Digital Voice assistants (VI) like Amazon Alexa, Apple Siri, Google Now and Microsoft Contana, are the new frontiers of man-machine interface. Alexa is the brain that enables Amazon Echo answer commands like “what’s the weather today?” to “switch on the light” to “order me a pizza”. According to eMarketer, over 35 million Americans use Digital VI at least once a month, and a quarter of all digital searches are done through voice. This blogpost aims to demystify the working of Digital VI into 3 core steps – speech to text, text to intent and intent to action.  

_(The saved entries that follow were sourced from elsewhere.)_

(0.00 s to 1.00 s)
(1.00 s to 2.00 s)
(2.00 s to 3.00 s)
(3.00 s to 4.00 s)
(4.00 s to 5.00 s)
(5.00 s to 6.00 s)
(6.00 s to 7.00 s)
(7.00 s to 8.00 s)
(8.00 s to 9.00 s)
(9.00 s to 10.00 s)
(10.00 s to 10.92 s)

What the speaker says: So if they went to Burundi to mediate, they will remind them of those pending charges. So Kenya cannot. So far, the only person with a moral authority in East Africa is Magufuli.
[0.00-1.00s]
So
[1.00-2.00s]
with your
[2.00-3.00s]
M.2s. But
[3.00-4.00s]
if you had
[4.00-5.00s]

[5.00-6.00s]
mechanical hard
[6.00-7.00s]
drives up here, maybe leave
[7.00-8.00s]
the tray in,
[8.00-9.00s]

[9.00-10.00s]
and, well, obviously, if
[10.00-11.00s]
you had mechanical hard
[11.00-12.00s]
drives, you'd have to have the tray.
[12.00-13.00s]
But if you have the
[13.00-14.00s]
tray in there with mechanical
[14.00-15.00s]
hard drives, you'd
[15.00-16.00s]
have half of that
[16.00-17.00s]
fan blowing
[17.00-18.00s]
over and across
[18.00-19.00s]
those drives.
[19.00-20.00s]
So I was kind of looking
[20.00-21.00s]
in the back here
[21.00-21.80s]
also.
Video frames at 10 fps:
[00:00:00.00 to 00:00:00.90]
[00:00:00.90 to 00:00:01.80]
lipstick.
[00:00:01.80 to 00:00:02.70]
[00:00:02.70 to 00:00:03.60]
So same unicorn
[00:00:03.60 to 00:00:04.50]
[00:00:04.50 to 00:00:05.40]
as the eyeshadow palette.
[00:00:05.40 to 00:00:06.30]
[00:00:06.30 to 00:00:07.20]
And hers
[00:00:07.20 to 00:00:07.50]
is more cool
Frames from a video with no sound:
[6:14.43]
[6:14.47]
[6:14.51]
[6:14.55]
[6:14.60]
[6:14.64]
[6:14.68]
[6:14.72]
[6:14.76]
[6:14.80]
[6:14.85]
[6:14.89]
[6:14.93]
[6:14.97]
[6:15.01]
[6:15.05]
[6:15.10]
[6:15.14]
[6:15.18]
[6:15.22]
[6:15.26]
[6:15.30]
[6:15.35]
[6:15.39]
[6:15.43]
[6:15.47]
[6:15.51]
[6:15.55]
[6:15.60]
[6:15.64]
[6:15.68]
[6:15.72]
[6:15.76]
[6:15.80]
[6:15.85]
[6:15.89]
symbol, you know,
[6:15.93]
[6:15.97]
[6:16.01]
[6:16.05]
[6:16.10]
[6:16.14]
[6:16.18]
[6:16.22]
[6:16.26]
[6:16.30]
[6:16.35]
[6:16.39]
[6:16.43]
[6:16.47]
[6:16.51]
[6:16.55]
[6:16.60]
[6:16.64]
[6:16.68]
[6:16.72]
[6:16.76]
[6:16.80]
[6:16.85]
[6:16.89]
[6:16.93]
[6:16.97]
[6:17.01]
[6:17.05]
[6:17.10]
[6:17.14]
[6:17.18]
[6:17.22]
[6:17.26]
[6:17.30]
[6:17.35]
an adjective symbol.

The first step, speech to text, essentially converts voice command to a text input that your computer or smartphone gets from typing. Good ‘speech to text’ software like Apple Dictation, Google Docs voice typing and Dragon naturally speaking adjust for ambient noise and variation in voice tone/pitch/accent to provide accurate translation in multiple languages. ScienceLine explains how the software works:

“The software breaks your speech down into tiny, recognizable parts called phonemes — there are only 44 of them in the English language. It’s the order, combination and context of these phonemes that allows the sophisticated audio analysis software to figure out what exactly you’re saying … For words that are pronounced the same way, such as eight and ate, the software analyzes the context and syntax of the sentence to figure out the best text match for the word you spoke. In its database, the software then matches the analyzed words with the text that best matches the words you spoke.”

The second step, text to intent, interprets what exactly does the user mean. For example, if you say “tell me about Paris” in a conversational context, what should the Digital VI interpret as your real intent? Are you asking for latest news about Paris, or flight options to Paris, or current weather in Paris, or news stories about Paris Hilton? Web search engines solve this challenge by ranking answers to the ‘query’ in decreasing order of inferred intent. For Digital VI, the bar is higher as it has to abstract intent from a conversational input, and then respond with one best answer. A good example is IBM DeepQA, which beat 74-time straight Jeopardy winner Ken Jennings, using ‘natural language processing’:

“First up, DeepQA works out what the question is asking, then works out some possible answers based on the information it has to hand, creating a thread for each. Every thread uses hundreds of algorithms to study the evidence, looking at factors including what the information says, what type of information it is, its reliability, and how likely it is to be relevant, then creating an individual weighting based on what Watson has previously learned about how likely they are to be right. It then generated a ranked list of answers, with evidence for each of its options. The information that DeepQA would eventually be able to query for Jeopardy was 200 million pages of information, from a variety of sources.”

The final step, intent to action, aims to fulfil the user’s need. Most Digital VIs are evolving from answering simple questions (e.g. weather) to doing things as they get integrated into cars, refrigerators, thermostats, light bulbs and doorlocks. BBC recently launched “Inspection Chamber”, an audio drama that uses Digital VI to co-write fiction with listeners:

“The listener hears from three separate characters: Dave, the female robot, and two scientists, Kay and Joseph. The two scientists, who may be aliens, have to correctly identify a new life form, the listener, before they can go home … The listener undergoes a scientific examination, answering questions like, “Do you feel special?” and “Are you in a happy mood or a gloomy mood?” … The story runs about 20 minutes [and] there are three variations on the ending depending on listeners’ answers.”

These 3 core capabilities of Digital VI not only get better with more data, but are also available as API from multiple providers. Businesses can leverage that modularity and pick & choose the best options in build an integrated solution for their customers.